Similar to how photocopying a piece of wrinkled paper will sometimes result in more wrinkles, when a strand of DNA with a tandem repeat replicates, the repeat often grows longer. These are called tandem repeat expansions and depending on their length and location in the genome, they can result in gene dysregulation, contributing to conditions such as Fragile X syndrome and Huntington’s Disease.

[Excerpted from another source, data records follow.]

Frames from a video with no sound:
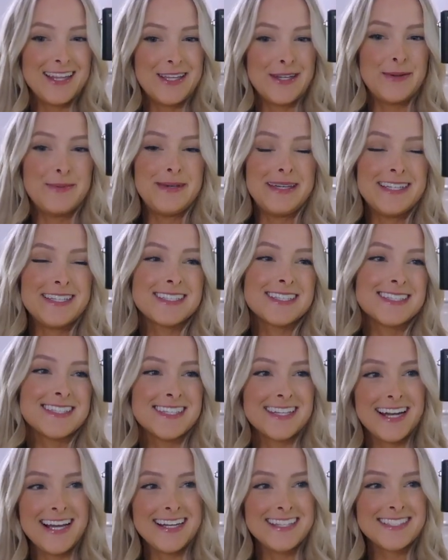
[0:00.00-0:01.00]
a little bit
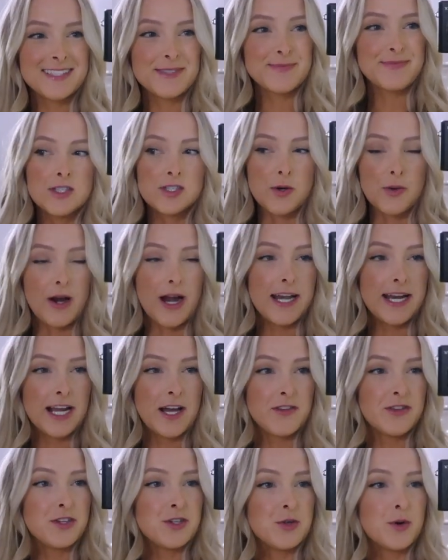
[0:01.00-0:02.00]
tonight. So we're heading
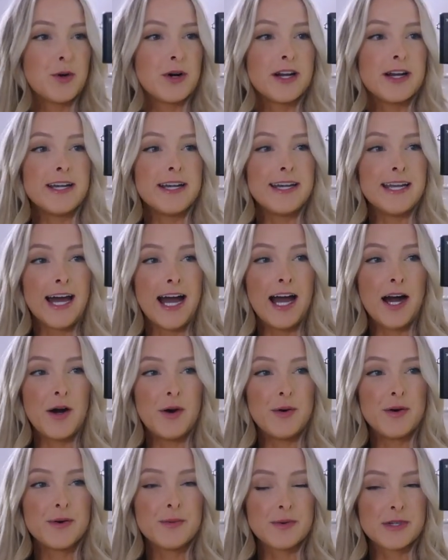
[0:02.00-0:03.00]
out the door
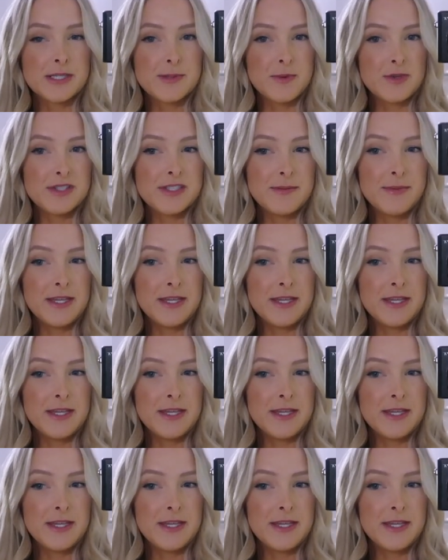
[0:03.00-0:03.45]
now. We're supposed to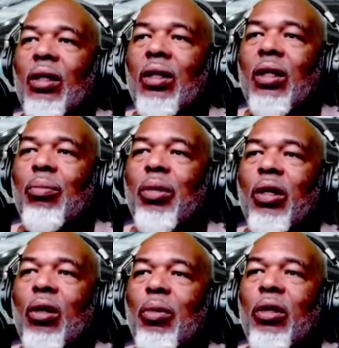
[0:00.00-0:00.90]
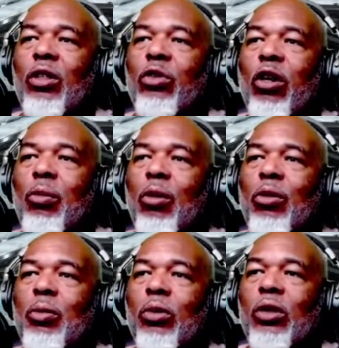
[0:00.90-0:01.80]
it didn't pick up on the stream
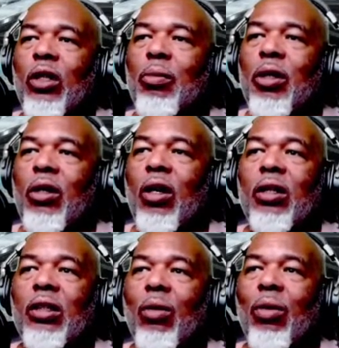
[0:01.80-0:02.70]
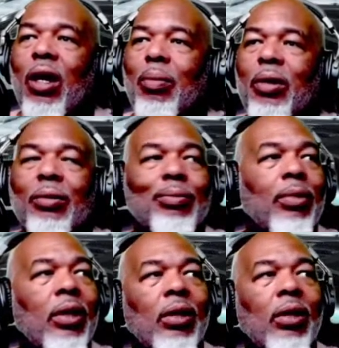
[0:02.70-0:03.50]
it was supposed to come in on. Is that what happened?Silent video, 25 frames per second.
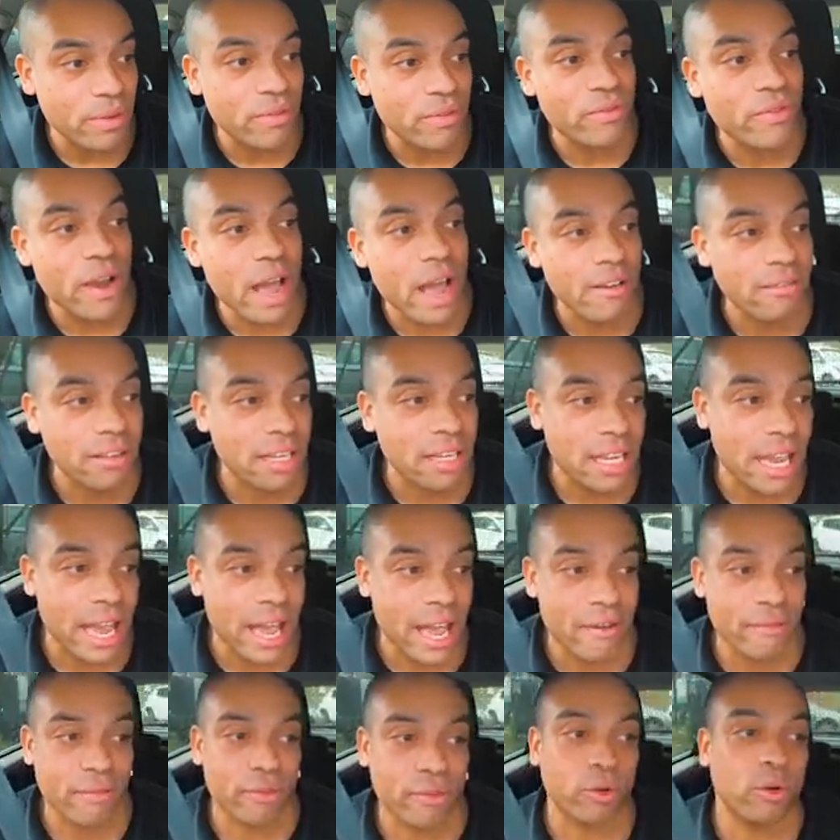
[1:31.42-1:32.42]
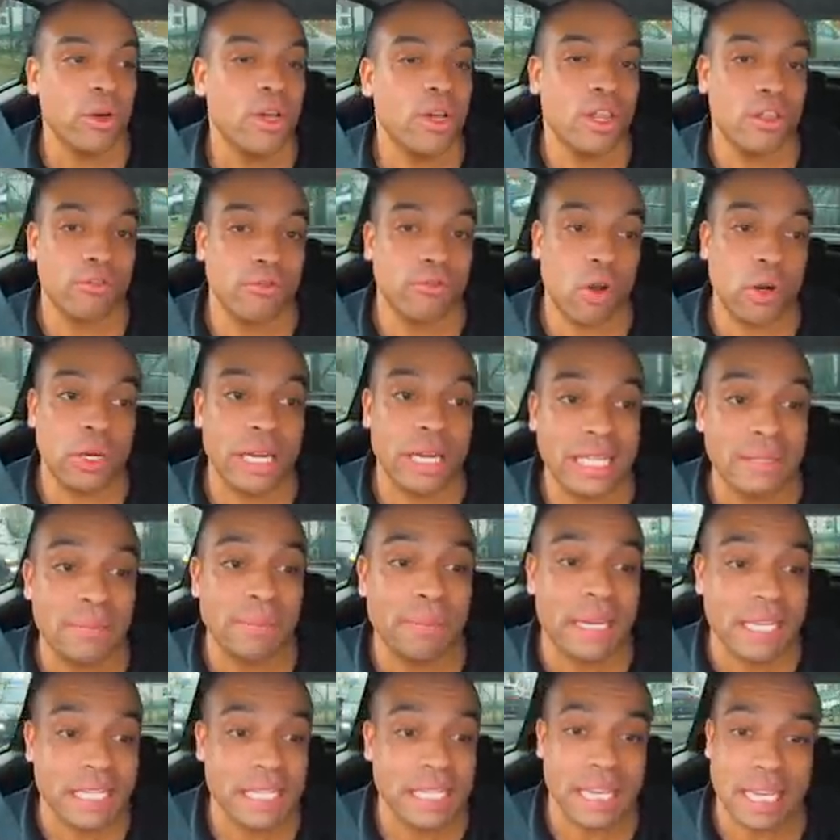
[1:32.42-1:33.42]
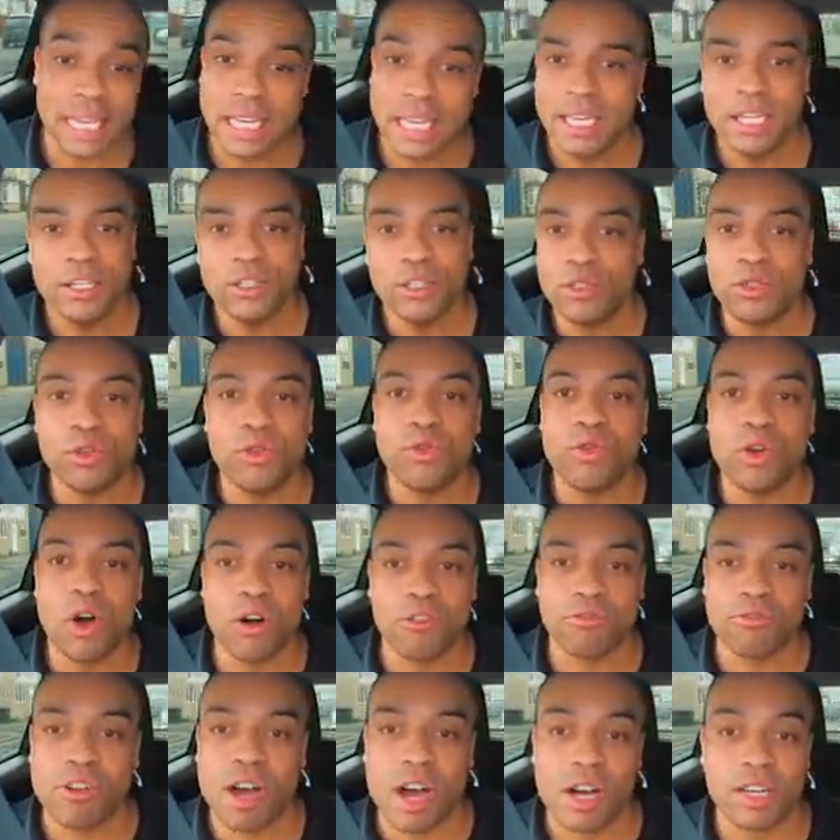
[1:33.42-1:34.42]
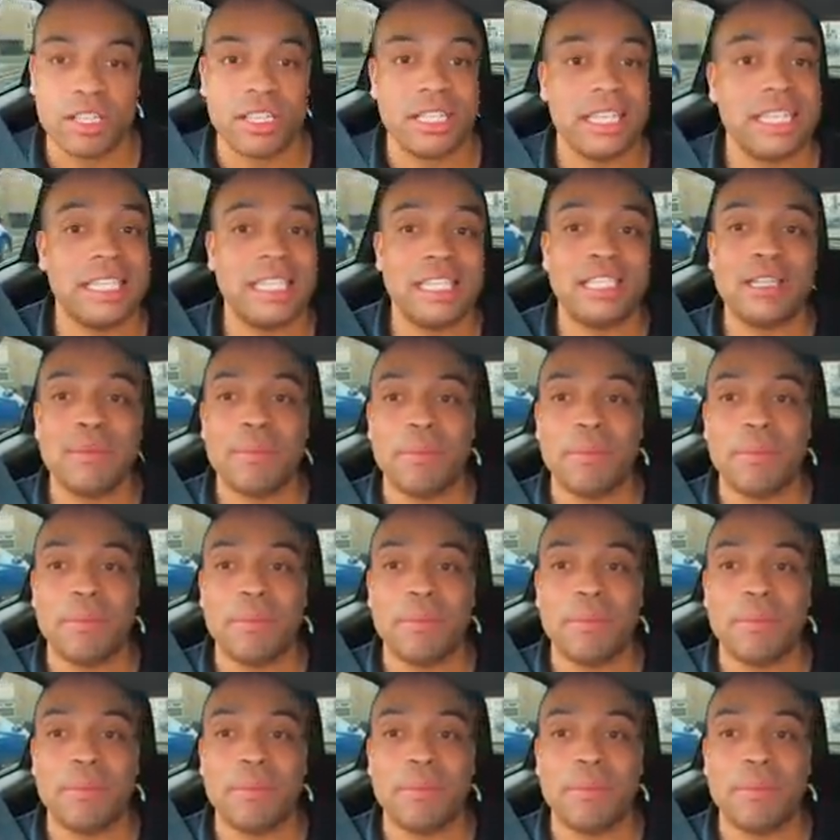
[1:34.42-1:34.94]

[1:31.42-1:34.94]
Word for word: very careful. The road is busy, do not rush. This is the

Previously, scientists could only search for tandem repeats in one gene at a time and were faced with challenges in determining whether a tandem repeat was long enough to impact gene function. With close to a million tandem repeats in the genome, looking for tandem repeats that contribute meaningfully to ASD would be like looking for a needle in a haystack.

Yuen’s team developed an analytic approach that could search and find significant tandem repeat expansions across the entire genome. “We’re effectively searching millions of repetitive regions of DNA simultaneously and decoding them in a way no one has ever been able to do,” says Yuen, Principal Investigator of the study and an Assistant Professor in the Department of Molecular Genetics at the University of Toronto. “Our computational approach can determine the outliers – the tandem repeats that have an exceptionally high number of repetitions and could change how our genes function.”

A leap forward for ASD research

This discovery would not have been possible without the families who are as committed to scientific exploration as the researchers themselves. The researchers applied their method to the whole genome sequencing data of over 5,000 families with ASD and more than 4,000 individuals from the general population. They found 2,588 different places in the genome where tandem repeat expansions associated with particular genes were much more prevalent among individuals with ASD compared to those without ASD. This discovery shows tandem repeat expansions are as great a contributor to ASD as the previous major contributing genetic factor (de novo genetic variants).

The researchers found some of the tandem repeat expansions occurred in genes previously known to be implicated in ASD. However, about 50 per cent occurred in entirely new genes that were never thought to be involved in ASD, including ones that are involved in some neuromuscular disorders. Furthermore, the location of a tandem repeat expansion was associated with certain characteristics and behaviours such as IQ and life skills.